Conference: ICLR2026
OpenReview: https://openreview.net/forum?id=qDLVgr8ESB
Code: https://github.com/HuaGuaiGuai/CH-SNN
Area: Model Compression / Sparse Training / Spiking Neural Networks
Keywords: Dynamic Sparse Training, Spiking Neural Networks, Cannistraci-Hebb Theory, Structural Connectivity Sparsity, Neuromorphic Computing

TL;DR

CH-SNN integrates the Cannistraci-Hebb link prediction theory from brain science into the sparse training of Spiking Neural Networks (SNNs). Utilizing a four-stage pipeline—"Correlation-based Topological Initialization + Spike-aware Weight Initialization + Hybrid Scoring Pruning + CH3-L3 Topological Regrowth"—it achieves 97.75% structural sparsity across all linear layers while outperforming fully connected networks by 0.16% in accuracy. When deployed on edge neuromorphic chips, it reaches 98.84% sparsity, reduces synaptic operations by 97.5\(\times\), and lowers average energy consumption by 55\(\times\).

Background & Motivation

Background: SNNs transmit information via sparse spikes rather than continuous activations, possessing inherent "temporal activation sparsity"—neurons fire only when the membrane potential exceeds a threshold, remaining quiescent most of the time. This avoids Multiply-Accumulate (MAC) operations and is energy-efficient, making SNNs a popular choice for low-power edge AI. However, "structural connectivity sparsity" (pruning edges and neurons) in SNNs has remained underdeveloped.

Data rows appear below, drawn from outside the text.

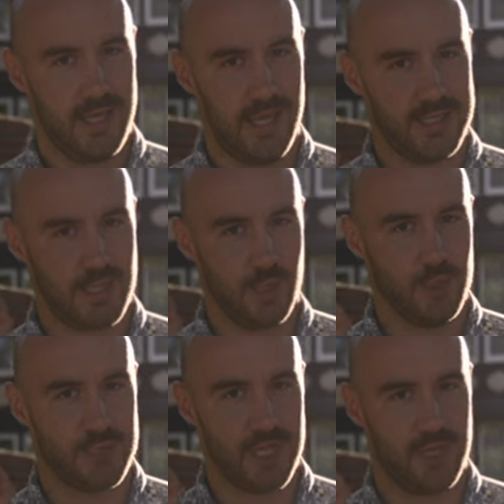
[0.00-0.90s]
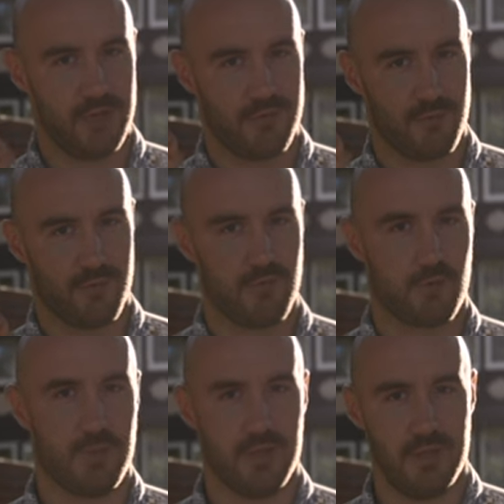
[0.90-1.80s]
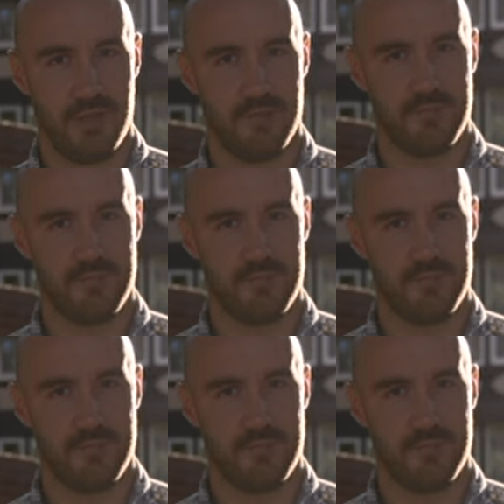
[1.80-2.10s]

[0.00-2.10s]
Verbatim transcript: It's a goose egg for affordability.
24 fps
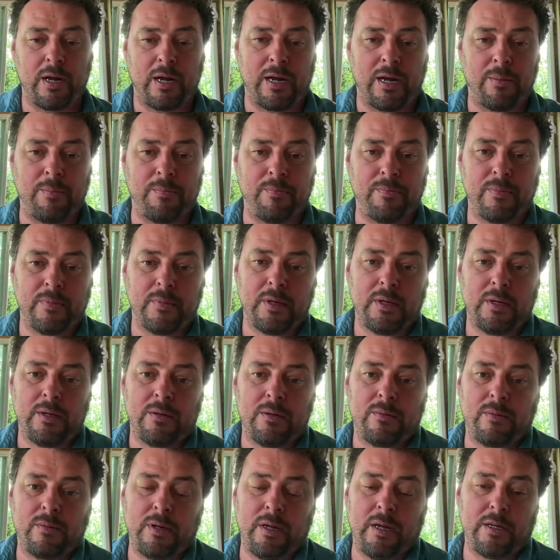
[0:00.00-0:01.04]

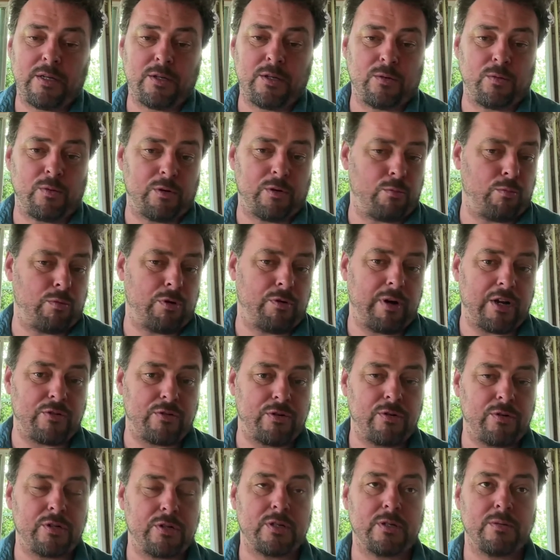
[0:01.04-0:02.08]
We're
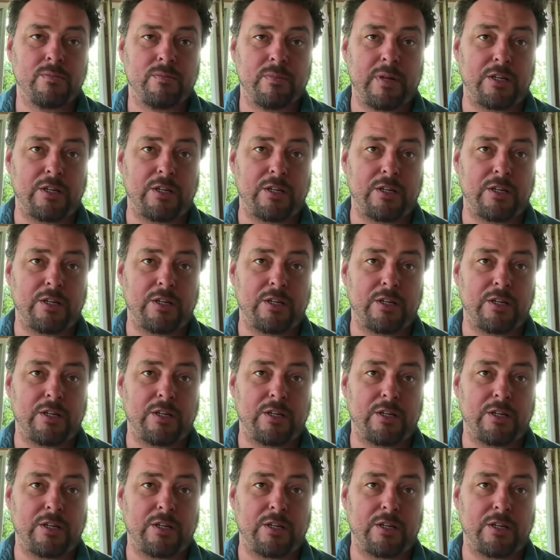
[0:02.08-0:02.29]
grassroots.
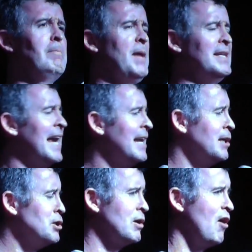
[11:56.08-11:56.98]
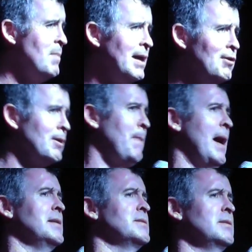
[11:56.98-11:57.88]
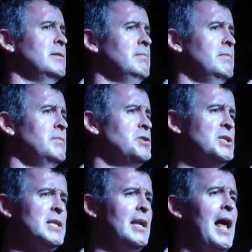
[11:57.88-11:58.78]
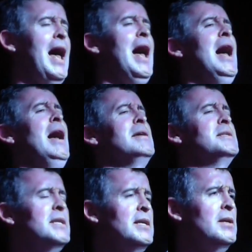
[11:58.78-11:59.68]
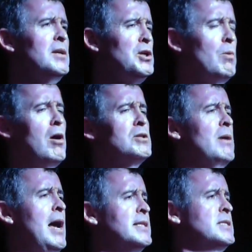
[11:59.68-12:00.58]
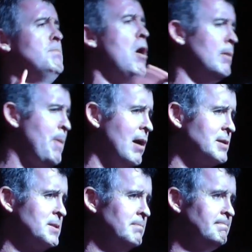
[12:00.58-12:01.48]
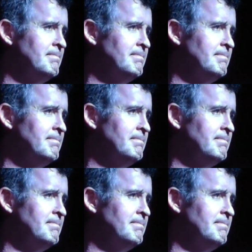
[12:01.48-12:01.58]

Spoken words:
And then I took off my underpants and she said, ah, I see, you also had smallpox.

Limitations of Prior Work: Mature sparse training methods from ANNs (Deep R, RigL, Grad R, etc.) mostly rely on gradient information to decide which connections to prune or regrow. However, SNN spike activation functions are non-differentiable, and gradients at threshold points are undefined. Gradient signals are approximated using surrogate gradients, making the direct application of ANN sparse training methods ineffective. Consequently, existing SNN sparse methods either fail to reach high sparsity (SD-SNN achieves +1.45% accuracy on DVS-Gesture but only 61.10% sparsity; Shen et al.'s two-stage method averages ~70%) or suffer significant accuracy drops when pushing towards 90% sparsity (Gradient Rewiring at 90% sparsity drops 3.55% compared to fully connected versions).

Key Challenge: A horizontal trade-off exists between high structural sparsity and maintaining accuracy comparable to fully connected models. The root cause is the reliance on unreliable SNN gradients for pruning/regrowth decisions; as sparsity increases, the noise in gradients grows, leading to the accidental removal of critical connections or incorrect regrowth.

Goal: To develop a universal dynamic sparse training framework capable of sparsifying all linear layers in an SNN, pushing structural sparsity to the 97%–99% range while maintaining or even improving accuracy.

Key Insight: The authors leverage Cannistraci-Hebb (CH) theory—a link prediction framework derived from brain connectomics and protein interaction network science. It predicts link formation based solely on network topology, requiring no gradients. Since SNN gradients are unreliable, the link regrowth step is shifted from gradient-based to topology-based.

Core Idea: Use the robust CH3-L3 network automata from CH theory for gradient-free link regrowth. This is paired with sparse topological and weight initializations specifically designed for spike signals, forming a four-stage "Initialization → Pruning → Regrowth" cycle that enables SNNs to train effectively under ultra-sparse conditions.

Method

Overall Architecture

CH-SNN (Cannistraci-Hebb Spiking Neural Network) is a four-stage dynamic sparse training framework designed to train every linear layer of an SNN into an ultra-sparse structure. The workflow is: Initialize the network as an ultra-sparse topological graph stage based on input correlations (rather than pruning from a fully connected state), initialize weights in a spike-aware manner, then iteratively "prune redundant links via hybrid scoring probabilities + remove dead neurons becoming isolated → regrow an equal number of edges using CH3-L3 topological scores" during training to maintain the target sparsity. Crucially, neither pruning nor regrowth uses hard gradient-based thresholds; instead, they rely on score-based sampling to maintain stochasticity while following topological patterns.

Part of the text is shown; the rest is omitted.